Link	Difficulty	Status
https://play.picoctf.org/practice/challenge/470?category=2&originalEvent=74&page=1

Note

Description

This service provides you an encrypted flag. Can you decrypt it with just N & e? Connect to the program with netcat: $ nc verbal-sleep.picoctf.net 60565

Solution

Let us connect to the server and see what it gives us. We have a RSA cipher text(from the title of the challenge). We also have $N$ and $e$.

Read RSA to understand how it works and what $N$ and $e$ are and then continue with this writeup. It basically depends on the difficulty of finding out the two prime numbers used to compute the public and private key.

As seen in RSA, $N=p\times q$.

If we observe the value of N from the challenge interface above, we can find something interesting. It is ending with an $8$. We know that when a number ends in an even number it’s divisible by $2$ which is s prime number. Now we know both $p=N/2$ and $q$ = 2. Now that we have both $p$ and $q$. We can break the cipher text.

From the challenge we have $N$ and $e$. As seen in RSA, $(N,e)$ forms the public key. The private key on the other hand is $(N,d)$. The above ciphertext is obtained by encrypting the plaintext using the public key(which we have from the components provided). All we need is the corresponding private key. We already have $N$, all we need to compute is $d$.

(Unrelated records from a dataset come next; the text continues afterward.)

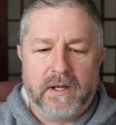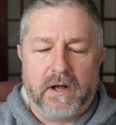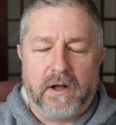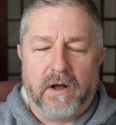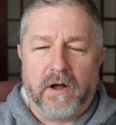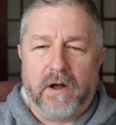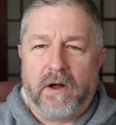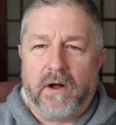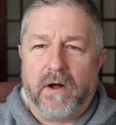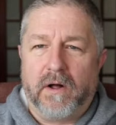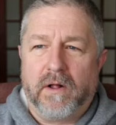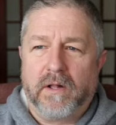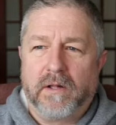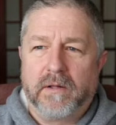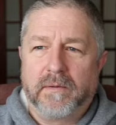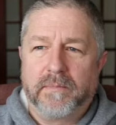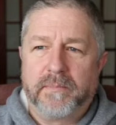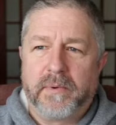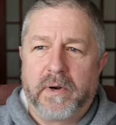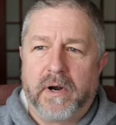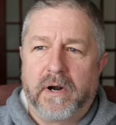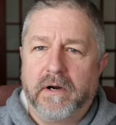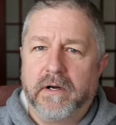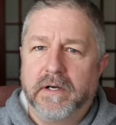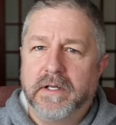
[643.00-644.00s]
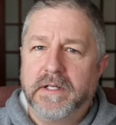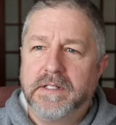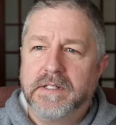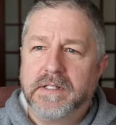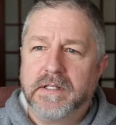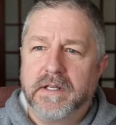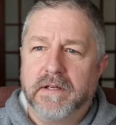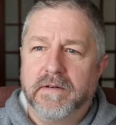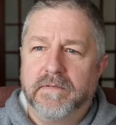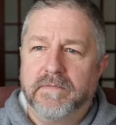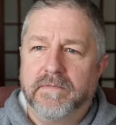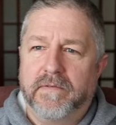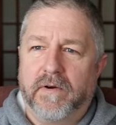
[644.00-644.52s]
all parties
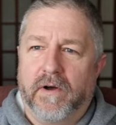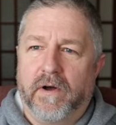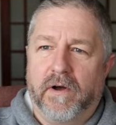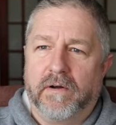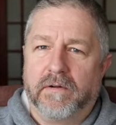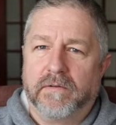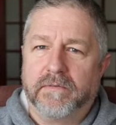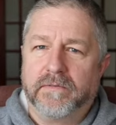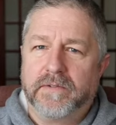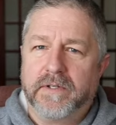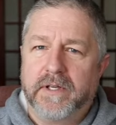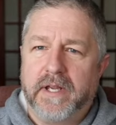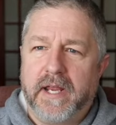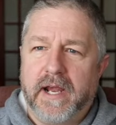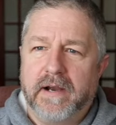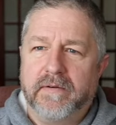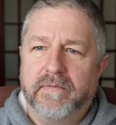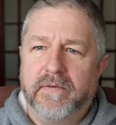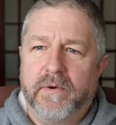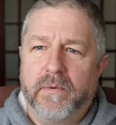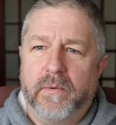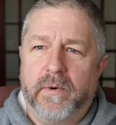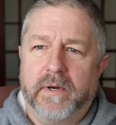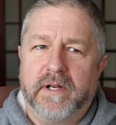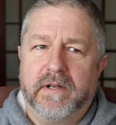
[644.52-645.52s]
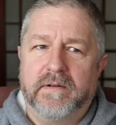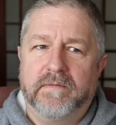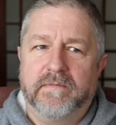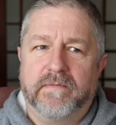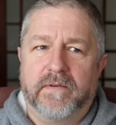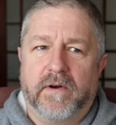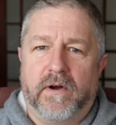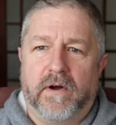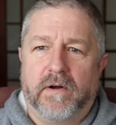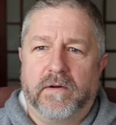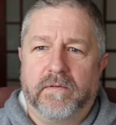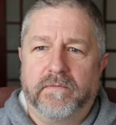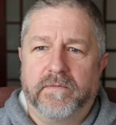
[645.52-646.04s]
involved, everyone
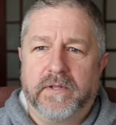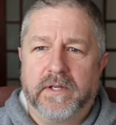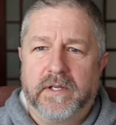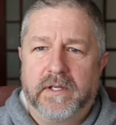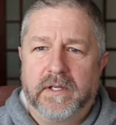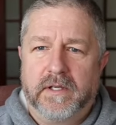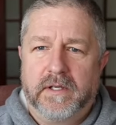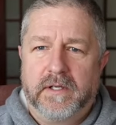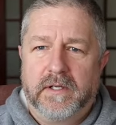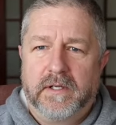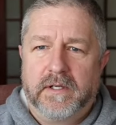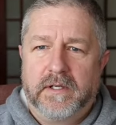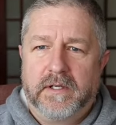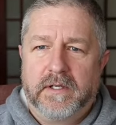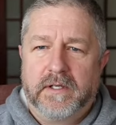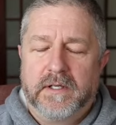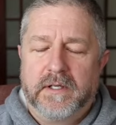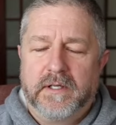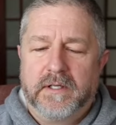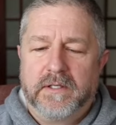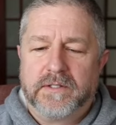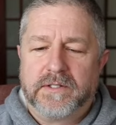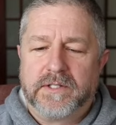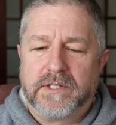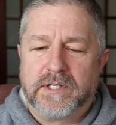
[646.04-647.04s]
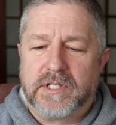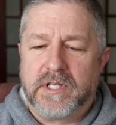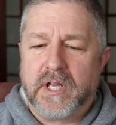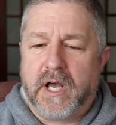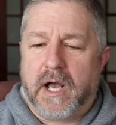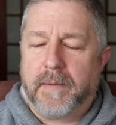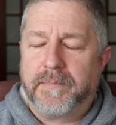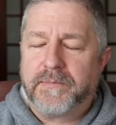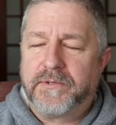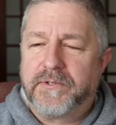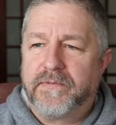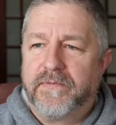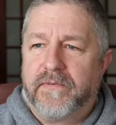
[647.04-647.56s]
involved,
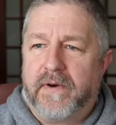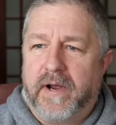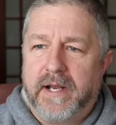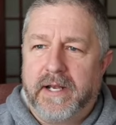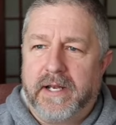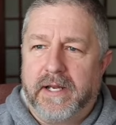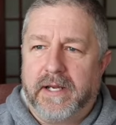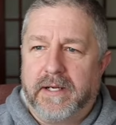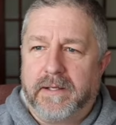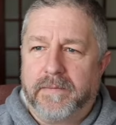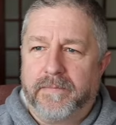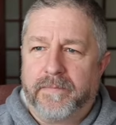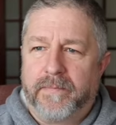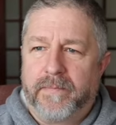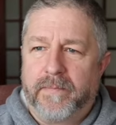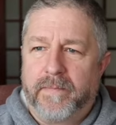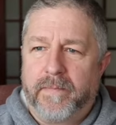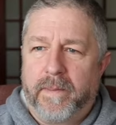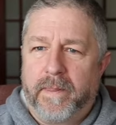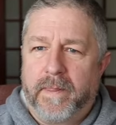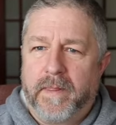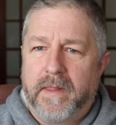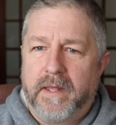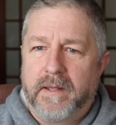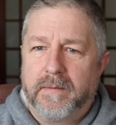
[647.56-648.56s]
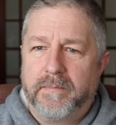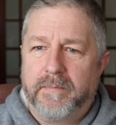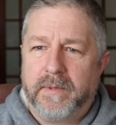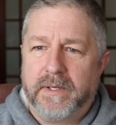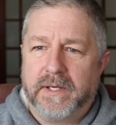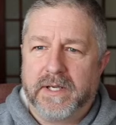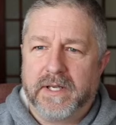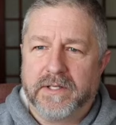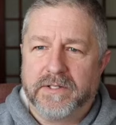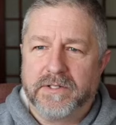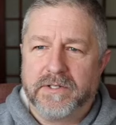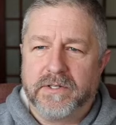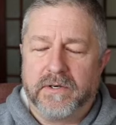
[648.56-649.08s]
stops fighting
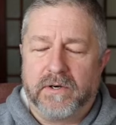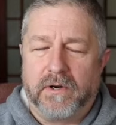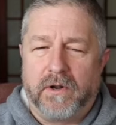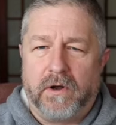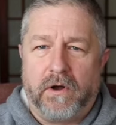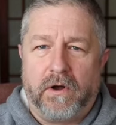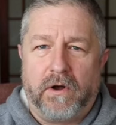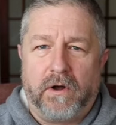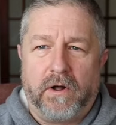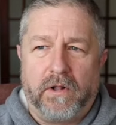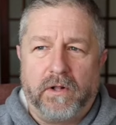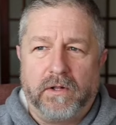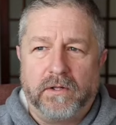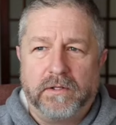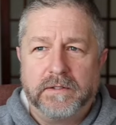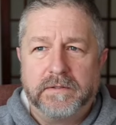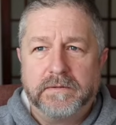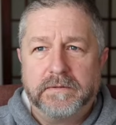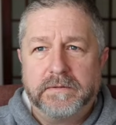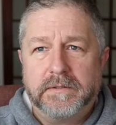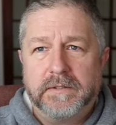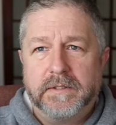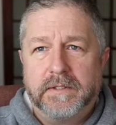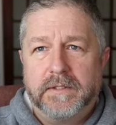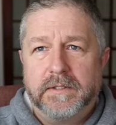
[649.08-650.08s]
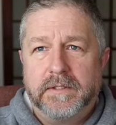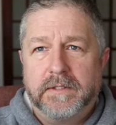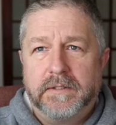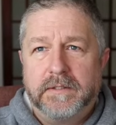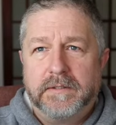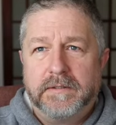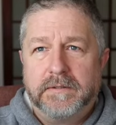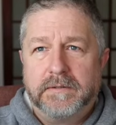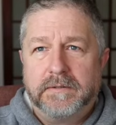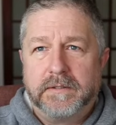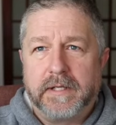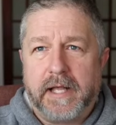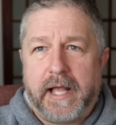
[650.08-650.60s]
because they're all
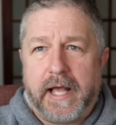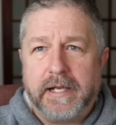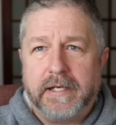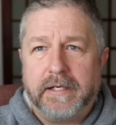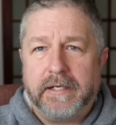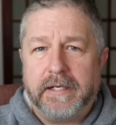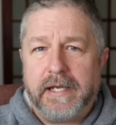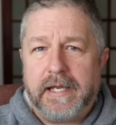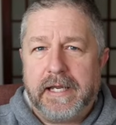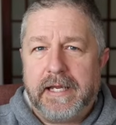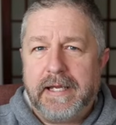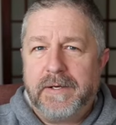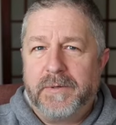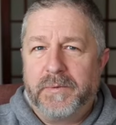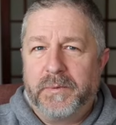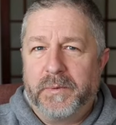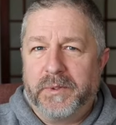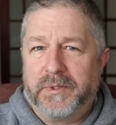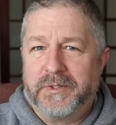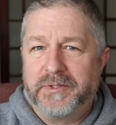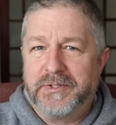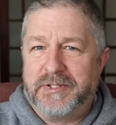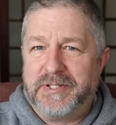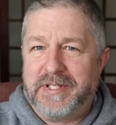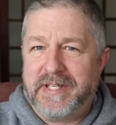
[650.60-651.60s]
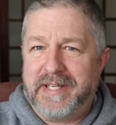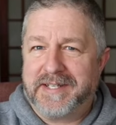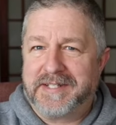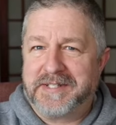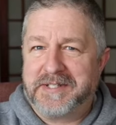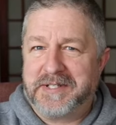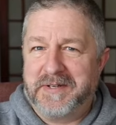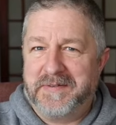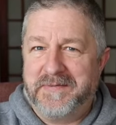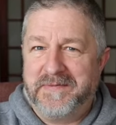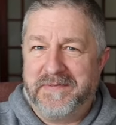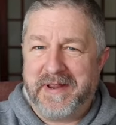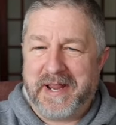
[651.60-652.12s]
at an equal
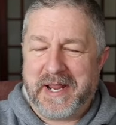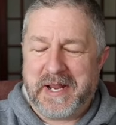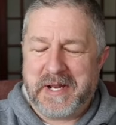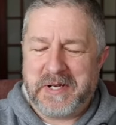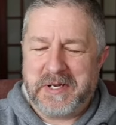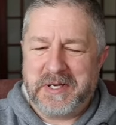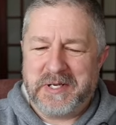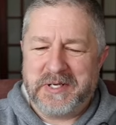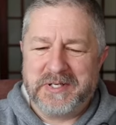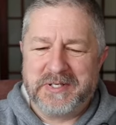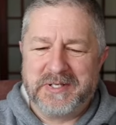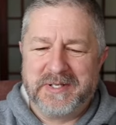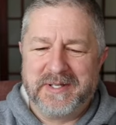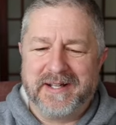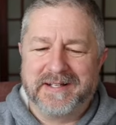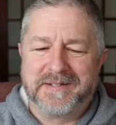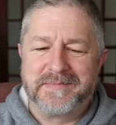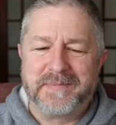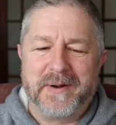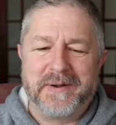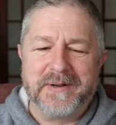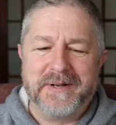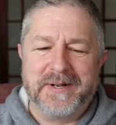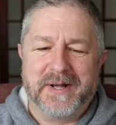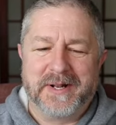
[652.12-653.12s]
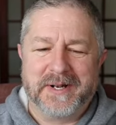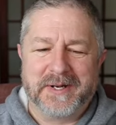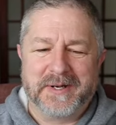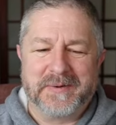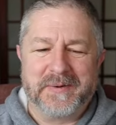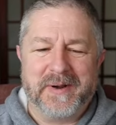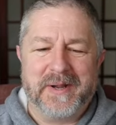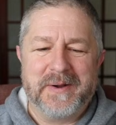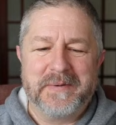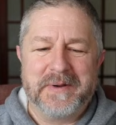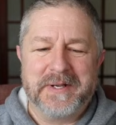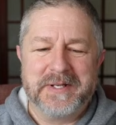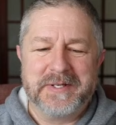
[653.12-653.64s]
disadvantage. That's probably not a
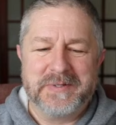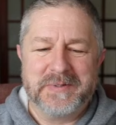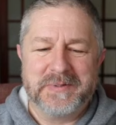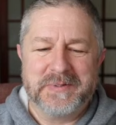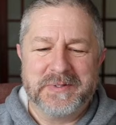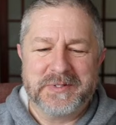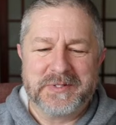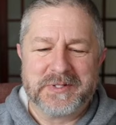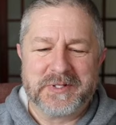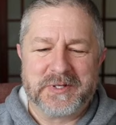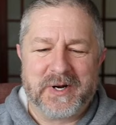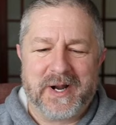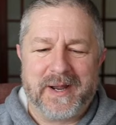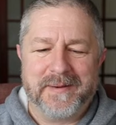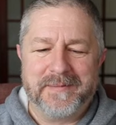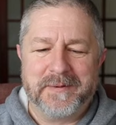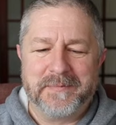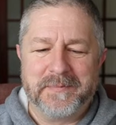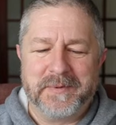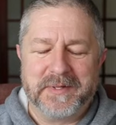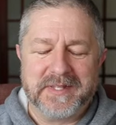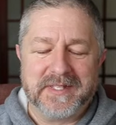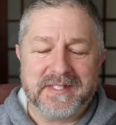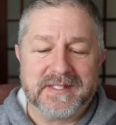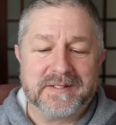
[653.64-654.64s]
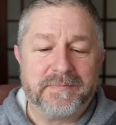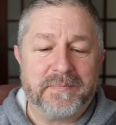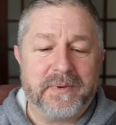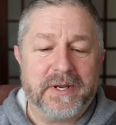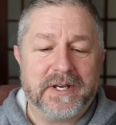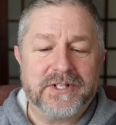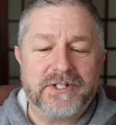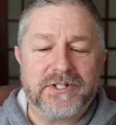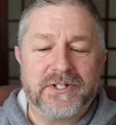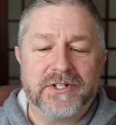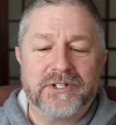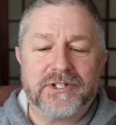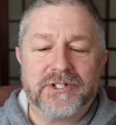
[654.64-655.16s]
great way to describe it, but this
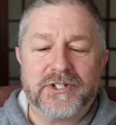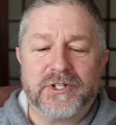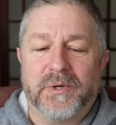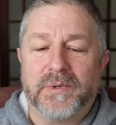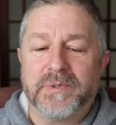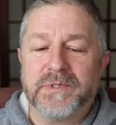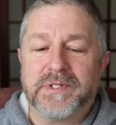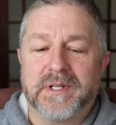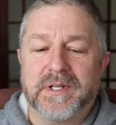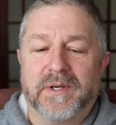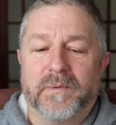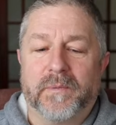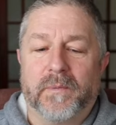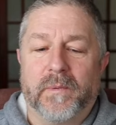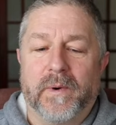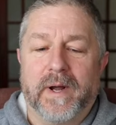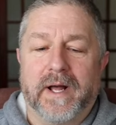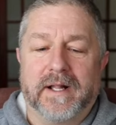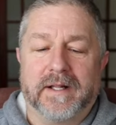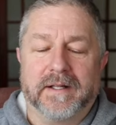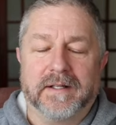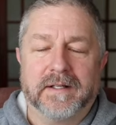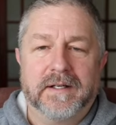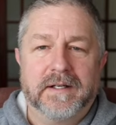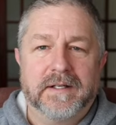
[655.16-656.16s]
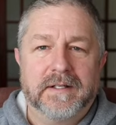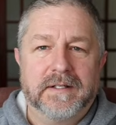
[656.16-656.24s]
picture shows it well.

$$d=e^{-}1\times (\mathrm{mod}\varphi N)$$

By plugging the given components into the equation above we can compute $d$ which then gives us our private key. Now that we have the private key we can use it to decrypt the ciphertext.

Alternatively

You can use https://www.dcode.fr/rsa-cipher to decrypt the text. Enter everything we know into the fields. ciphertext, e, N and q(q=2) and let the tool compute the rest and decrypt the ciphertext. The plaintext we get is the flag.